### [Problem details]
Copy every record word for word. The images stay behind.

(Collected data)
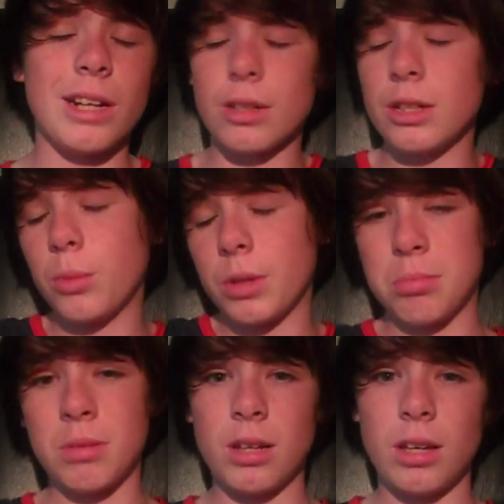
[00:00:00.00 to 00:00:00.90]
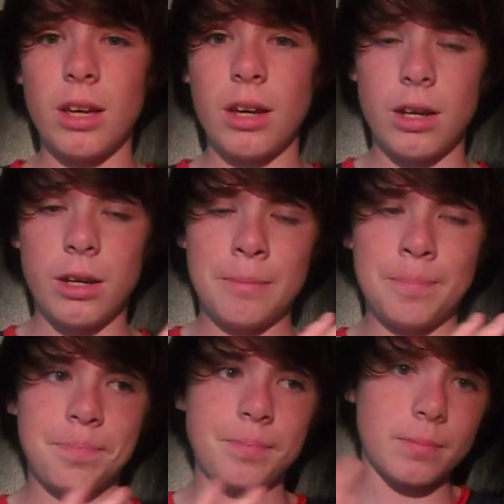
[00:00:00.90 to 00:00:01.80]
I've done it with
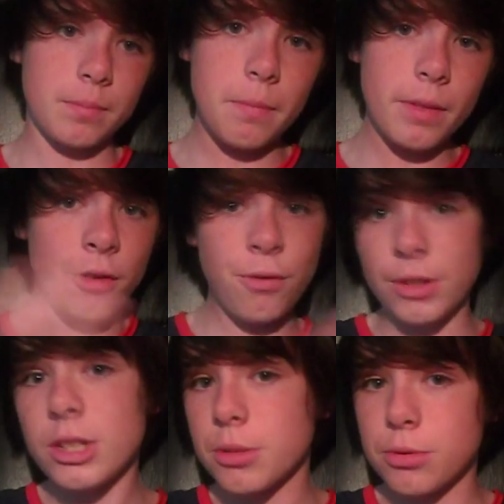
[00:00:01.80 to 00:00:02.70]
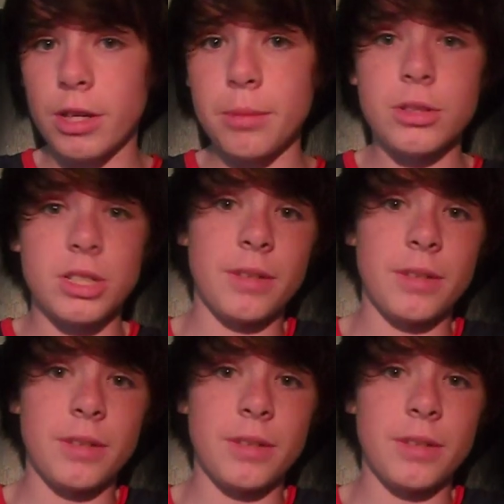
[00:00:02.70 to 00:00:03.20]
my 50 subscribers.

### [Exercise response]
[00:00:00.00 to 00:00:00.90]
[00:00:00.90 to 00:00:01.80]
I've done it with
[00:00:01.80 to 00:00:02.70]
[00:00:02.70 to 00:00:03.20]
my 50 subscribers.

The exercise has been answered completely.